I still get to see my wallpaper for a fraction of second when switching workspace and with the --no-fading-openclose option (using i3 too).
I am having this issue in xmonad, with or without --no-fading-openclose
@BlackCapCoder Try @JunnanZ's suggestion but tweak the fade-in (-I) and fade-out (-O) values if it doesn't fix it for you. In my case I basically copy pasted his code but decreased the -O to 0.01 and its working now.
For your convenience, this is what I'm running now:
compton -D 5 -I 0.03 -O 0.01 -f
Note: the -f flag is for turning on fade-in/fade-out, it wasn't mentioned in @JunnanZ suggestion.
I agree that it would be useful with an option to "Fade via black" (or a customizable color) instead of via the desktop background. Fading via black gives the appearance that the windows morph/fade into the windows of the next workspace, rather than seeing the wallpaper flicker by for a split second.
They fading looks great with a black wallpaper, so I might just switch out my wallpaper (and put it as the lockscreen instead since I like the image).
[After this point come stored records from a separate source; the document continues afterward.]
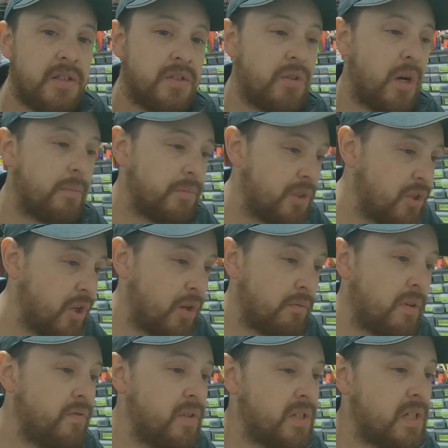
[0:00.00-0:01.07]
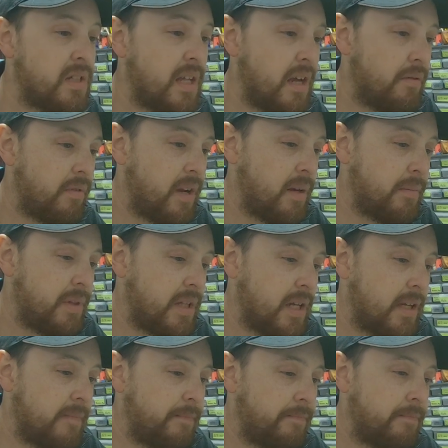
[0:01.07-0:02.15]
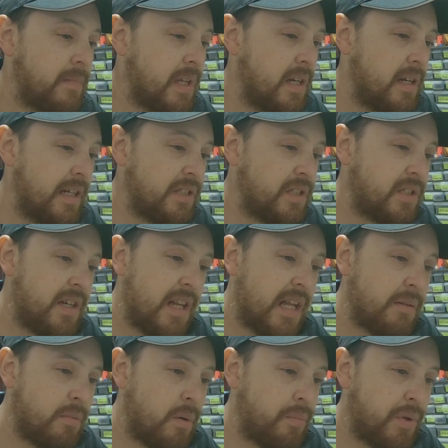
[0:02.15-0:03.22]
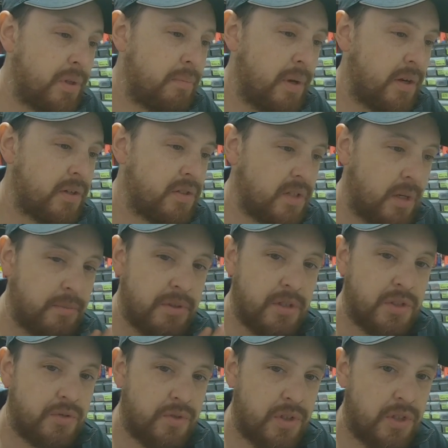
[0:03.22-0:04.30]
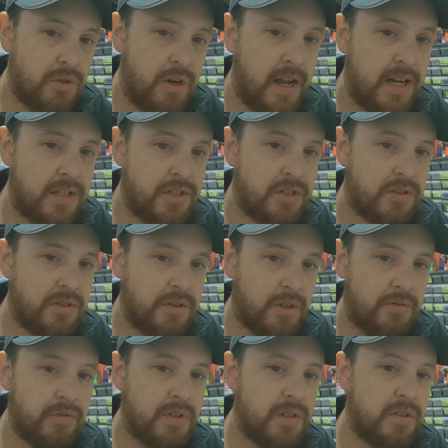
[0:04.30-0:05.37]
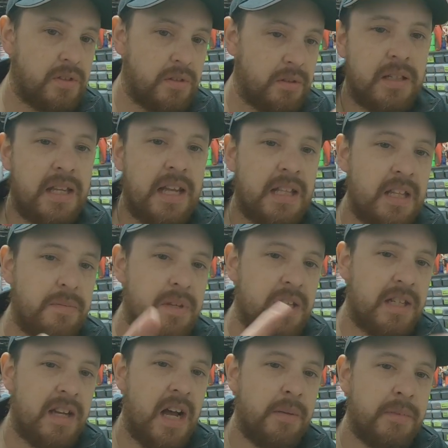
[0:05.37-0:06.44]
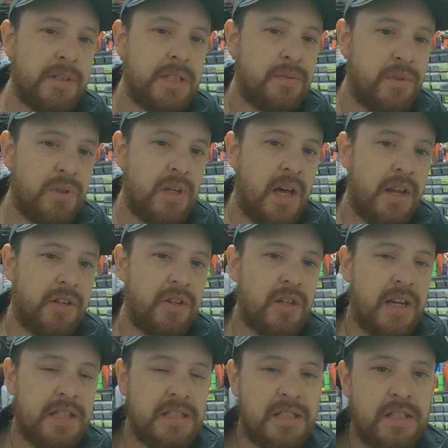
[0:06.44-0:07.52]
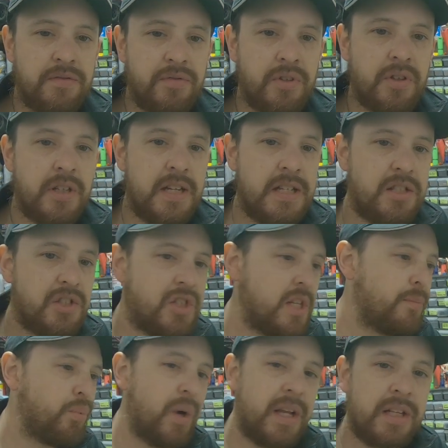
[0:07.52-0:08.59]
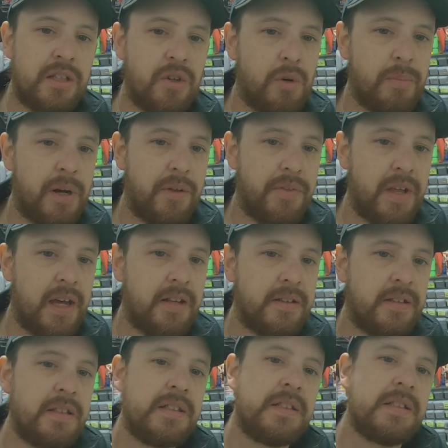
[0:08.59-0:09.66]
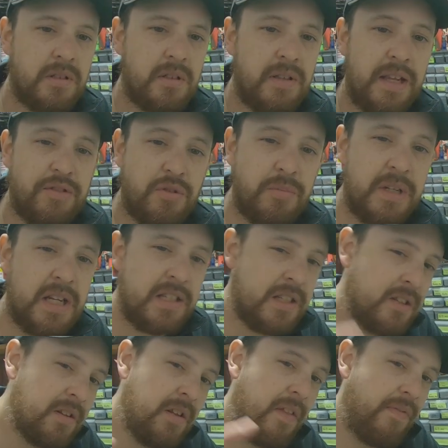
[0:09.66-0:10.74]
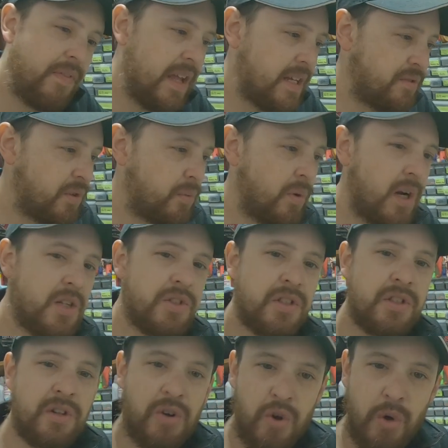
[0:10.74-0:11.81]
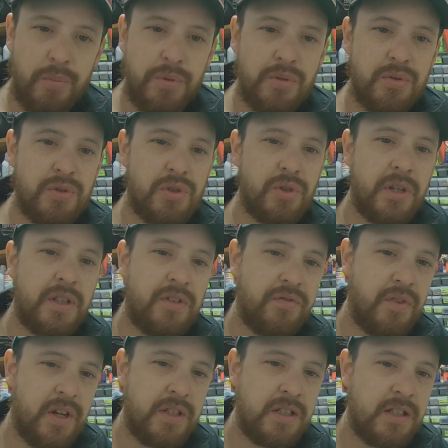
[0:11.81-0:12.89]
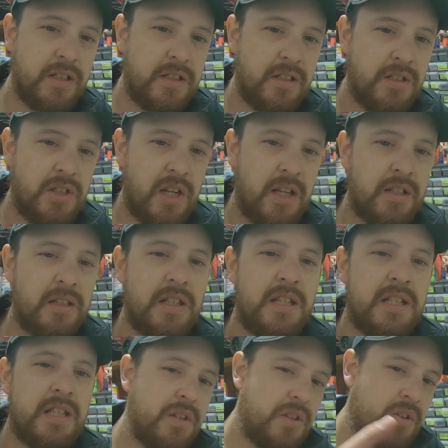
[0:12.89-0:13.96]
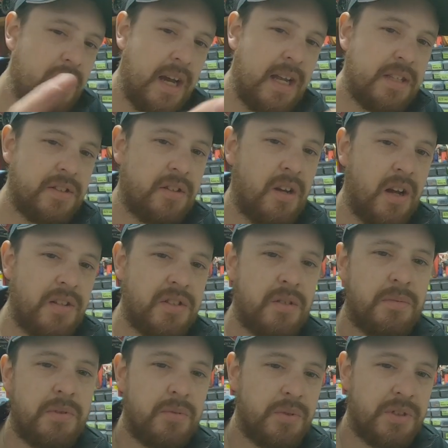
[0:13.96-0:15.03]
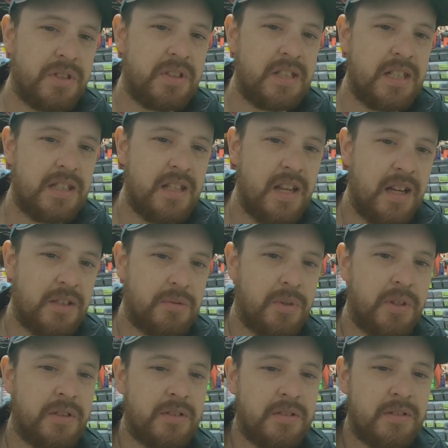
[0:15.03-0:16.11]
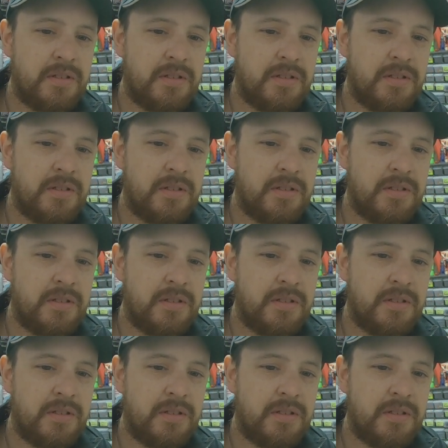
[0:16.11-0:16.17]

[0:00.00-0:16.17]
So I'm going to revisit that ramp thing. I just got to come up with a better substance for the traction surface. Again, leave me a comment if you got a good idea for a cheap way to go about that. Thanks for being here. Thanks for watching. Hope you enjoyed the fun here on the channel. You guys are awesome. We'll see you in the next one.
Btw, I think #385 is the same issue as this one.
If windows are full screen the background is not shown.
Also see this
Switching a workspace is done by unmapping all windows on the source workspace and mapping the windows of the target workspace. In other words, it's just making certain windows disappear and others appear. From a X point of view, this is no different from an application starting up and opening a window.
@rudevdr this still happens for me even if both windows are fullscreen
A solution to lessen this is to make your fade out step less than your fade in step. You may have to mess around with the values until you find the speed you prefer.
This problem still bothering me. Any solution?
I think a solution would be to change the way i3 handles workspace changes, if possible. As @rudevdr mentioned:
Switching a workspace is done by unmapping all windows on the source workspace and mapping the windows of the target workspace. In other words, it's just making certain windows disappear and others appear. From a X point of view, this is no different from an application starting up and opening a window.
If i3 were to first render the new windows on top of the old ones, and then close the old ones, then the desktop would not be visible during the transition.